Many of the important crops in Karnataka have diseases and pests that are taking away much of the harvest. Examples include: dieback disease of the pepper, leaf curl virus on tomato, blast of rice and ragi; bunchy top of banana and borers on avare.

Little ammunition

Conventional plant breeding has little ammunition to deal with these problems in an expedient and effective manner. These problems can be significantly minimised in an ecologically-friendly manner with the development of genetically reprogrammed seeds designed to resist these disease attacks, while minimising or even eliminating costly and hazardous pesticide sprays.

With no more arable land available for agricultural expansion in Karnataka, enhancing stress tolerance in crop plants will permit productive farming on currently unproductive lands. Abiotic factors such as drought, heat, cold, soil salinity and acidity cripple our crops seriously constraining their growth and yield. One could extend the growing season of crops and minimise losses due to environmental factors. The shelf life of fruits and vegetables can be prolonged to minimise losses due to food spoilage, expand the market opportunities for farmers and also improve food quality.

There has been much human misery caused by hazardous substances in many of our food crops — such as the presence of toxins in sorghum, cyanide in tapioca, aflatoxins in groundnut and antimetabolites in chickpea, horsegram and sweet potato. Biotechnology has the capability to ‘silence’ these undesirable traits and thus improve the quality of these ‘humble’ food crops so critical to the nutrition of disadvantaged and resource-poor consumers.

Prolonged ‘vase life’ of cut-flowers will help broaden the market for horticulturists, while reducing losses and minimising their dependency on expensive cold storage. Human and livestock health can be improved through crops with enhanced nutritional quality traits such as iron-rich rice and vitamin A-rich groundnut oil, and through the production of edible vaccines and other pharmaceutical proteins. Crops with industrial applications such as those producing enzymes, ‘designer’ starch and oils, biodegradable plastics and industrial chemicals can also be developed to reinvigorate the Karnataka economy and create jobs. Crop plants that can clean up soil, water and air through ‘phytoremediation’ can be developed and planted in critical areas. Trees that grow faster with fewer disease and pest problems can be developed with positive impacts both on the rural economy and the environment.

Not futuristic

Many of these developments in agricultural biotechnology sound like ‘science fiction’ but they are not futuristic! They are already a commercial reality or in the developmental phase in the West. They have great relevance in improving the quality of life in Karnataka and India. The strategic integration of biotechnology tools into our agricultural research can revolutionise our farming. Compared to the “green revolution”, the “gene revolution” is relatively scale neutral, benefiting big and small farmers alike. It is also environment friendly.

Thus, it can be of great help to the smallest farmer with limited resources, in increasing farm productivity through the availability of improved but powerful seed. It is, however, critical that public institutions such as UAS (both Bangalore and Dharwad), IISc, Seribiotech, IIHR and Bangalore University be strengthened in biotechnology research as much of the targeted research on food crops can come from public sector research.
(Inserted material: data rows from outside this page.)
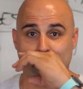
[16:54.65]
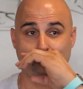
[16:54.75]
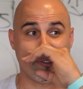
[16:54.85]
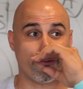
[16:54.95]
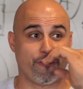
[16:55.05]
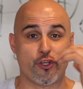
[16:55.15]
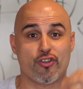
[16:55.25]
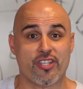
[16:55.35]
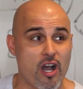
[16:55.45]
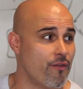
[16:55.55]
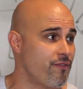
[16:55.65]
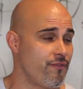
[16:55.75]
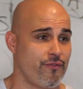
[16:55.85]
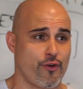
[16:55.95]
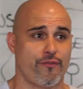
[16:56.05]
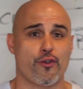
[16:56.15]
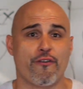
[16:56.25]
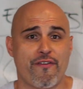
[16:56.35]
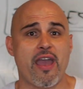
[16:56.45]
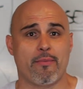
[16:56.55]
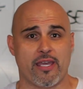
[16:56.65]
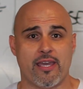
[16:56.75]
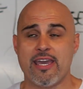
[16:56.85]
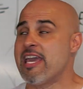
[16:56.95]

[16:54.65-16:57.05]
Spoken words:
Do good for yourself, for your family.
While most scientists and policy-makers recognise that biotechnology is not a panacea for all agricultural problems in India, it is the single most powerful tool India has right now to address this problem that can work in synergy with other agricultural approaches. Dozens of scientific societies including the Indian National Science Academy have declared that biotechnology is a safe means of improving food production. India has an excellent regulatory system to ensure that biotechnology-derived products are safe for human use and for the environment. Thus, it is important that Karnataka moves ahead in integrating biotechnology briskly into its agricultural research programme and to make use of this science to advance the quality of life of its people.